The scientists sought to understand the communal face of the cities—Bangkok, Berlin, Moscow, New York and Sao Paolo—by looking at a few key features of the pooled images: the Instagrammers’ ages, degree of head tilt, gender and overall mood.

They discovered a variety of intriguing facts about selfie-takers, who are an average of 23.7 years old across cities. For example:

  • Selfie-taking is predominantly a woman’s game, especially in Moscow, where there are 4.6 times more female portraits than male portraits.
  • Sao Paolo residents grin the most in their pictures, and Moscow residents the least (this might explain facial expressions in Sochi).
  • Smartphone users in Sao Paolo are more inclined to angle their heads than their peers in other cities.

Approximately 4 percent of the 120,000 photos the team initially collected across the five cities proved to be self-portraits, yielding the team about 3,000 total images to study.

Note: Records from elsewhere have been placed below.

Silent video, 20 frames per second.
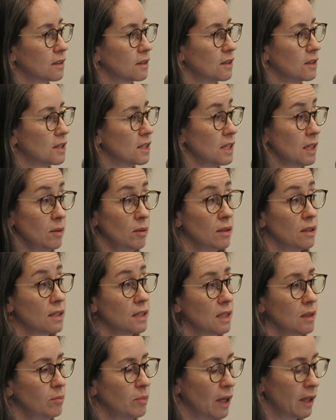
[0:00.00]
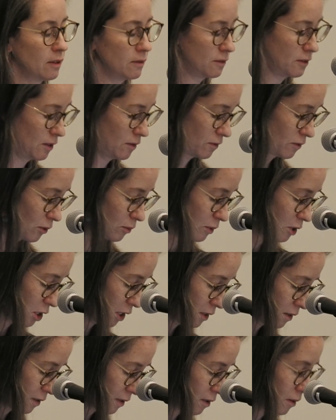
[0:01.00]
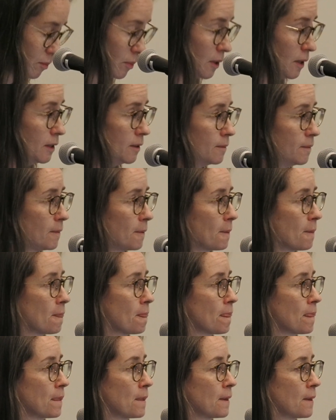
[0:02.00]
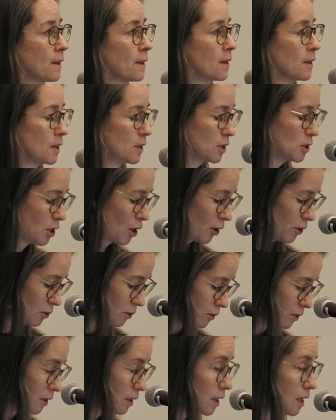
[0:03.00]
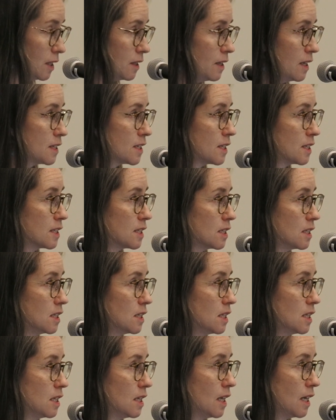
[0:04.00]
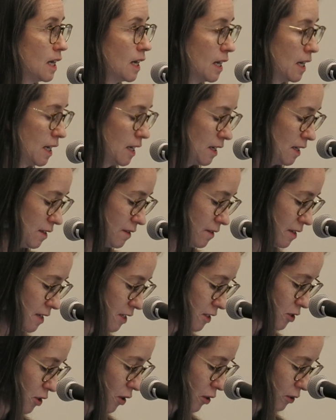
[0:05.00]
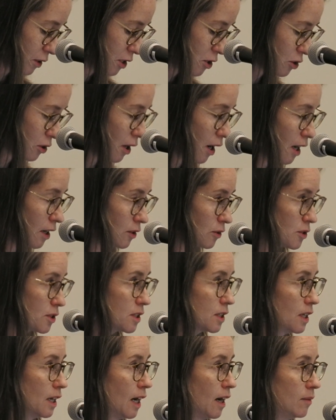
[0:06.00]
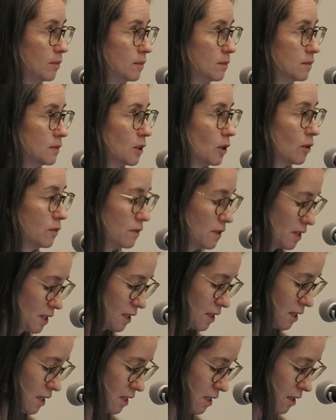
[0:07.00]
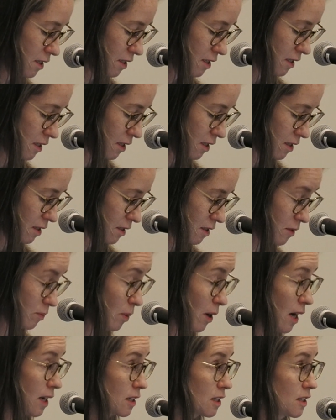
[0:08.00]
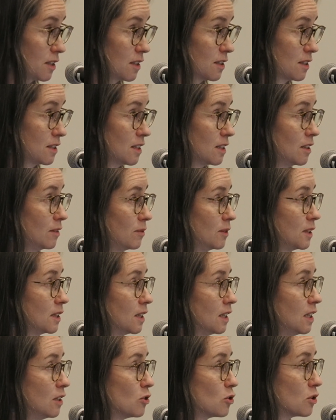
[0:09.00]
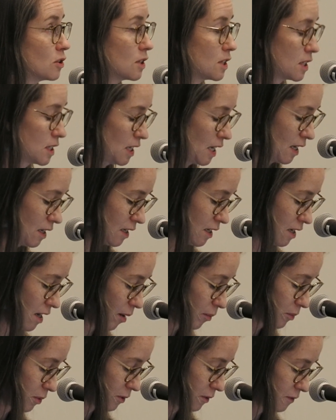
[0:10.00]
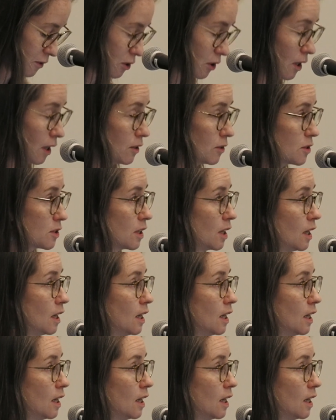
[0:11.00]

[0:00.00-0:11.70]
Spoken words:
see benefit from gene therapy. So these early trials obviously sparked significant interest, and a number of trials.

The study reveals the ways in which the selfie “serves as a means of individual and creative self-expression,” writes Alise Tifentale, art historian and curator involved in the study, in an essay titled “The Selfie: Making Sense of the ‘Masturbation of Self-Image’ and the ‘Virtual Mini-Me.'”

But Tifentale acknowledges that there’s a collective element, too. She continues: “By sharing a selfie Instagram users express their belonging to a community, or a wish to belong to one.”

You can perform your own analysis of the collection on the “Selfiexploratory” branch of the project’s website, where all 3,200 photos are featured.  Meanwhile, the SelfieCity group is already looking at ways to extend their project to learn more about our lives on Instagram. They hope to further analyze city-specific cultures based on the photos we take (of landscapes, photos and our pets) and who we take them with (our family members, significant others and friends).

The data, they imagine, could help marketing and advertising companies understand societal trends. Says Stefaner: “I think we’re just scratching the surface.”